• [EXERCISE OBJECTIVE]:
Exclude the pictures, and otherwise reproduce the data in full.

• [DATA FOR PROCESSING]:
+-------+
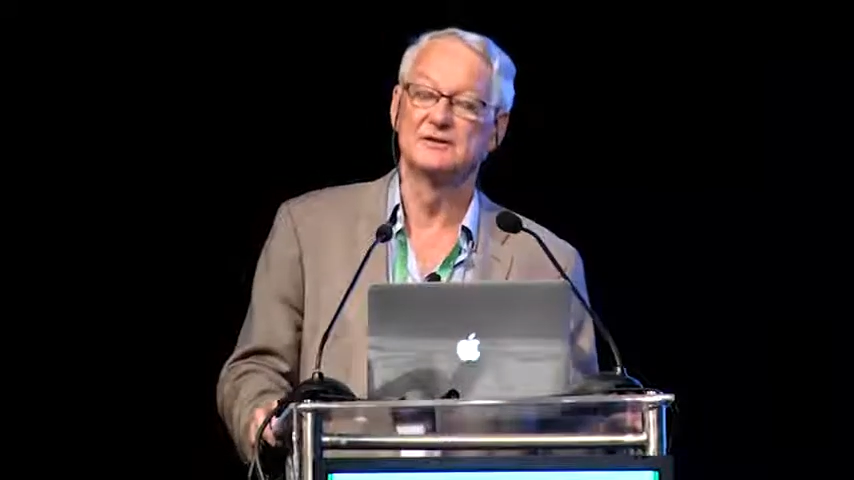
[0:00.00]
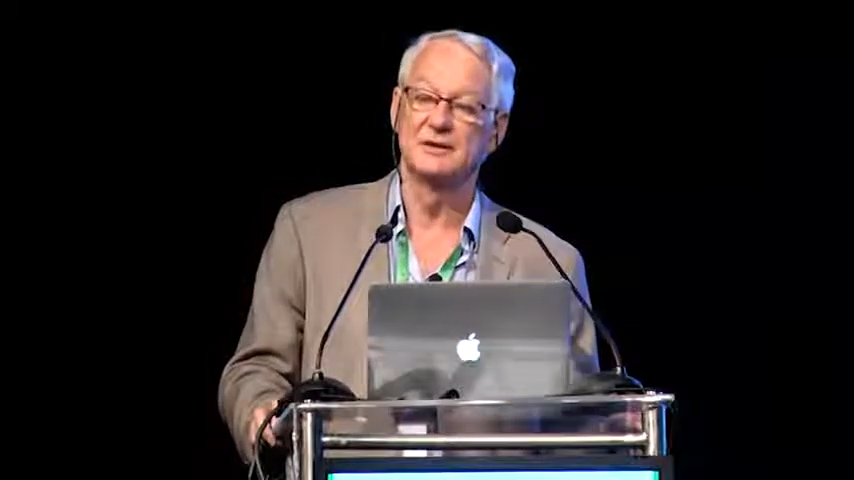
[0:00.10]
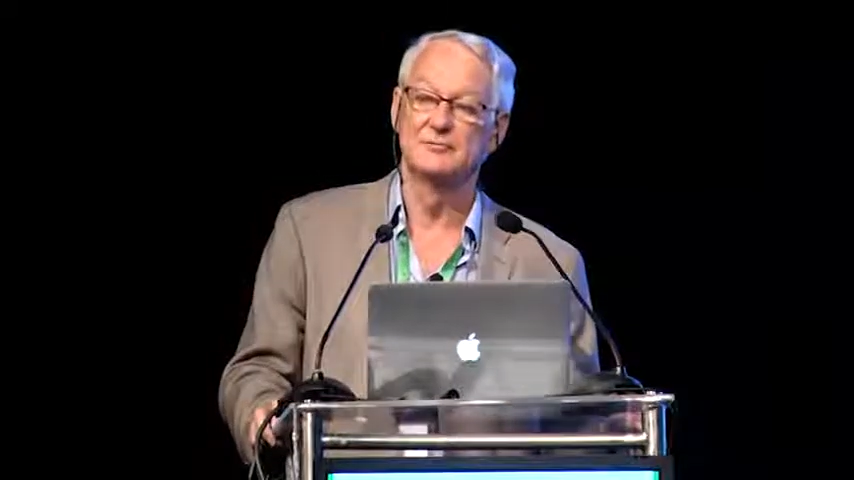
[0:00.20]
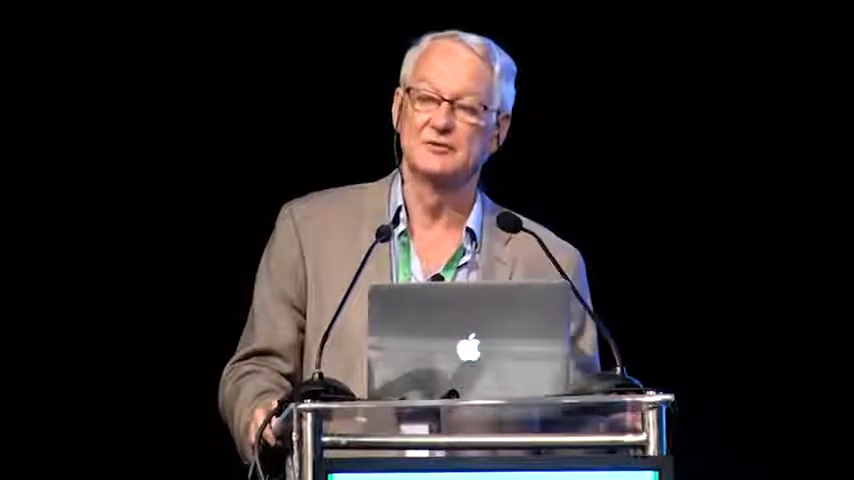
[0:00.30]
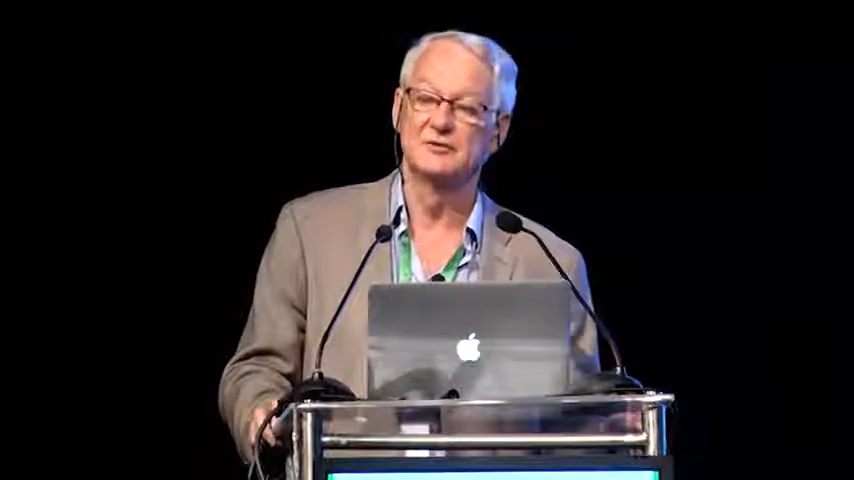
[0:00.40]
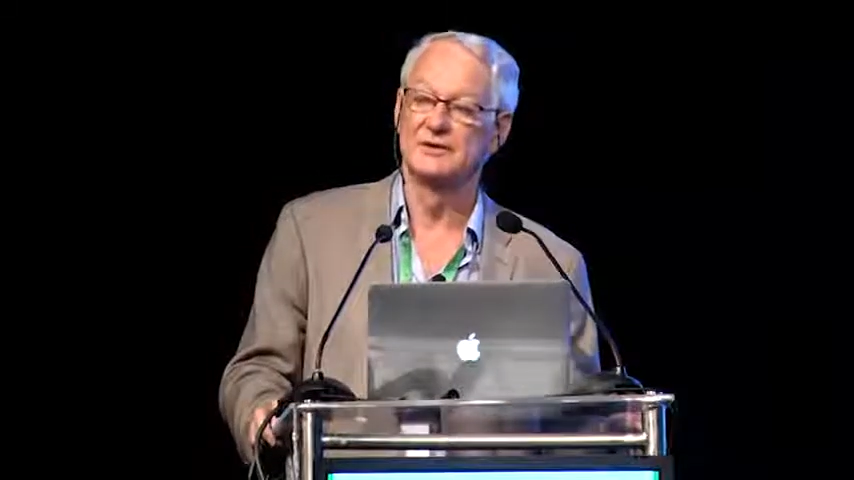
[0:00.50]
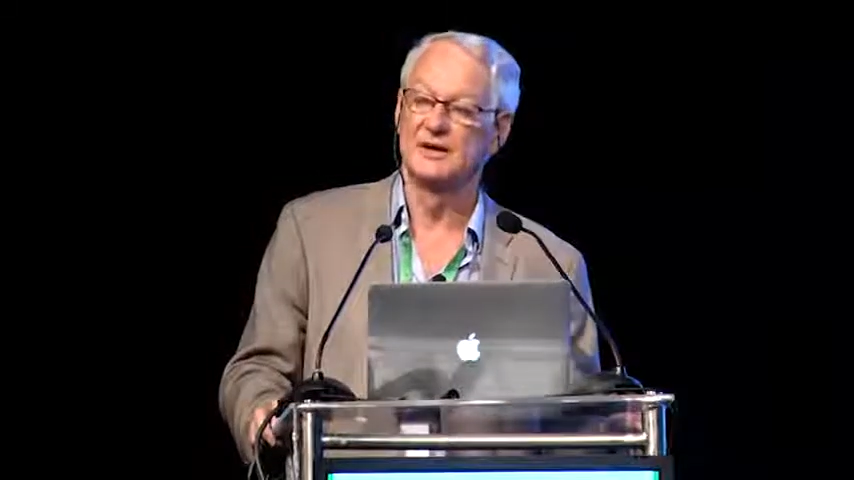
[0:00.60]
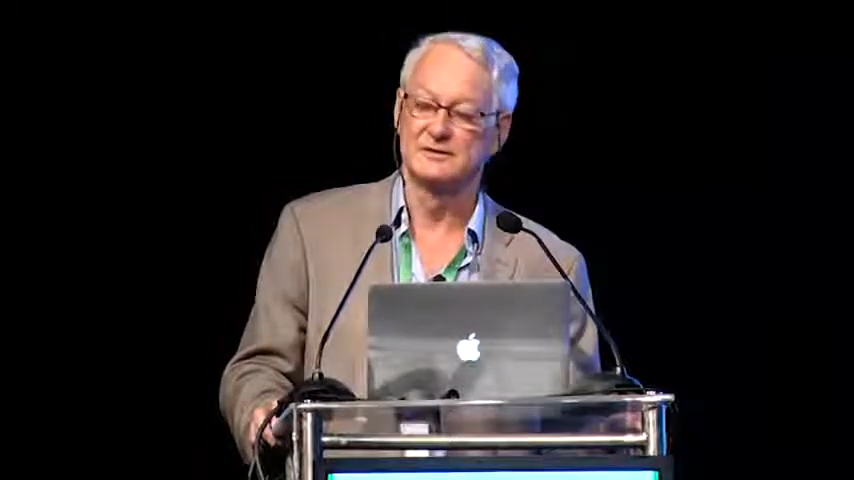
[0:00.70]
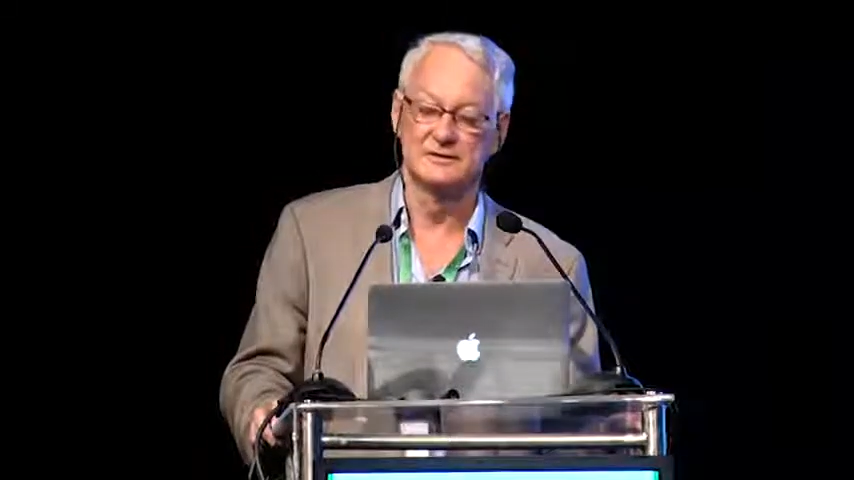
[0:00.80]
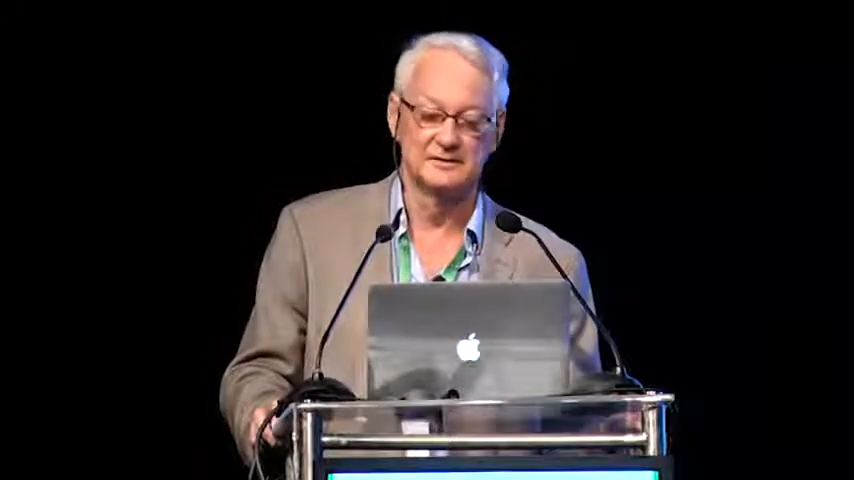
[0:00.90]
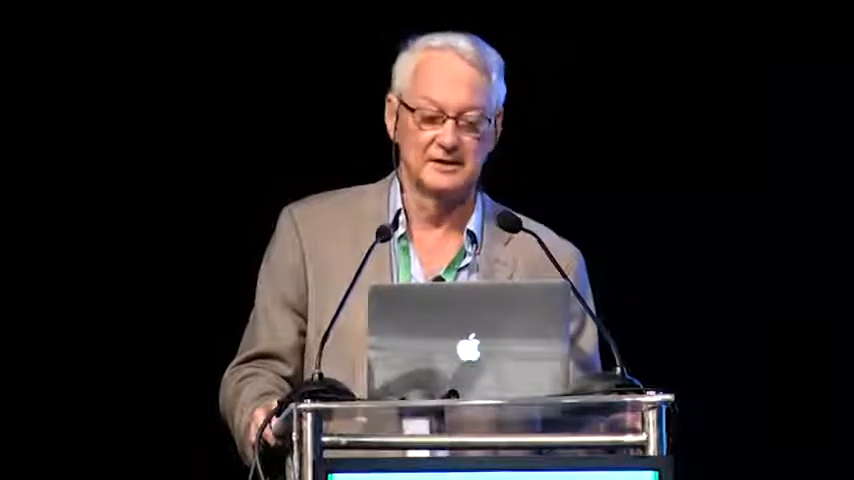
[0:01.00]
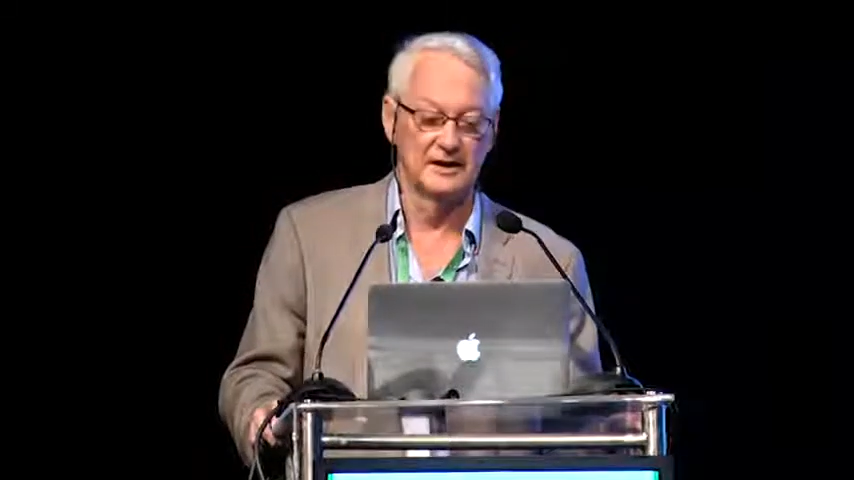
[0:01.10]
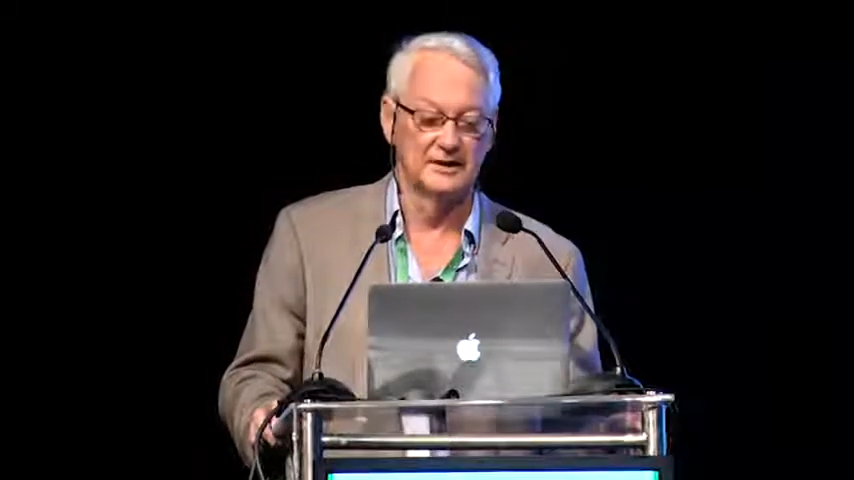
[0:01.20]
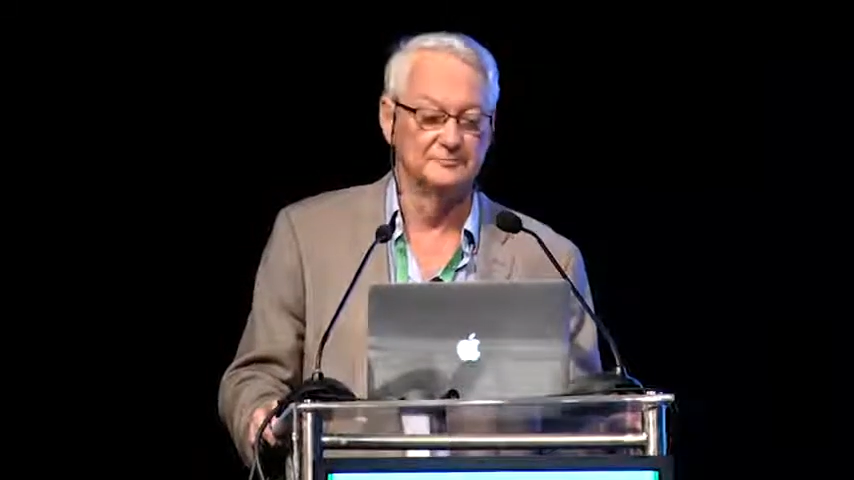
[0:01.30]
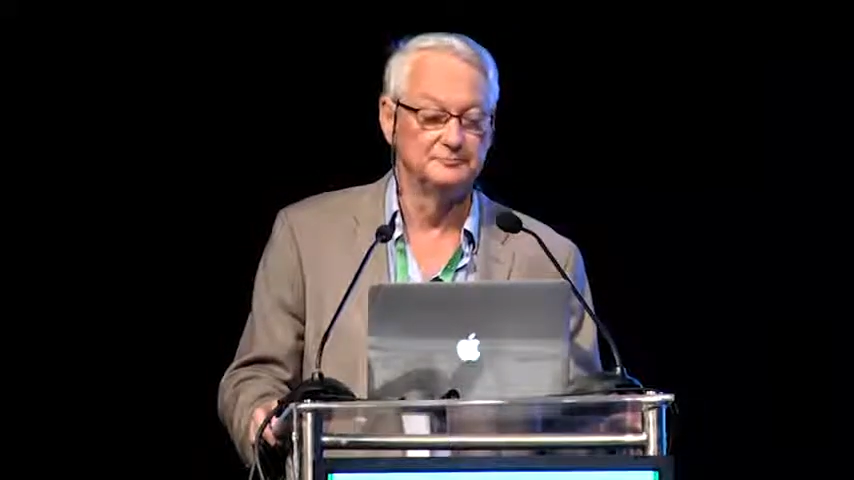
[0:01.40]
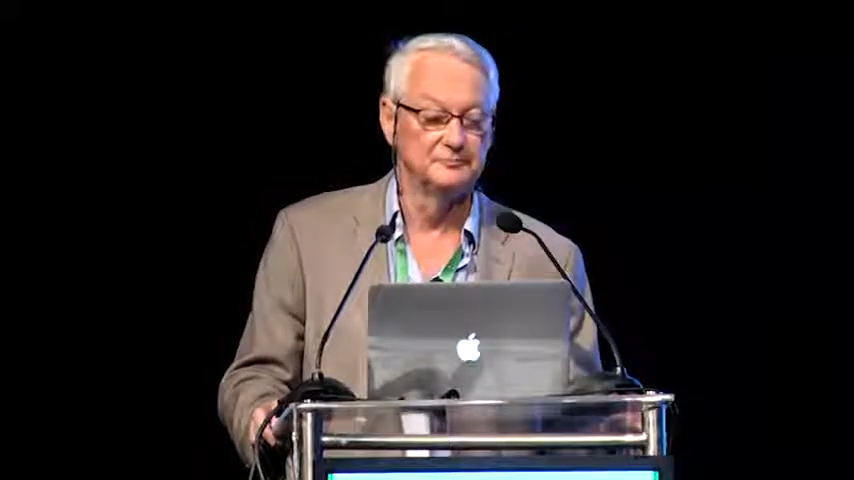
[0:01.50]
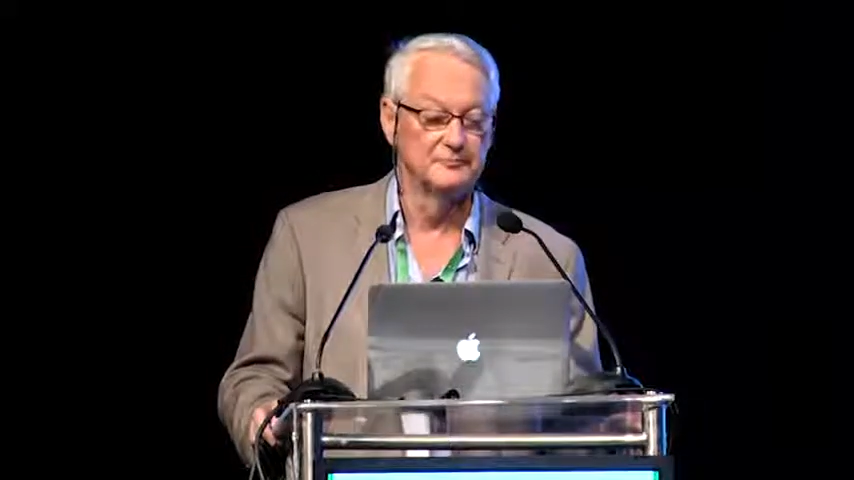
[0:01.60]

December 2009,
+-------+
• [SOLUTION TO THE EXERCISE]:
[0:00.00]
[0:00.10]
[0:00.20]
[0:00.30]
[0:00.40]
[0:00.50]
[0:00.60]
[0:00.70]
[0:00.80]
[0:00.90]
[0:01.00]
[0:01.10]
[0:01.20]
[0:01.30]
[0:01.40]
[0:01.50]
[0:01.60]

December 2009,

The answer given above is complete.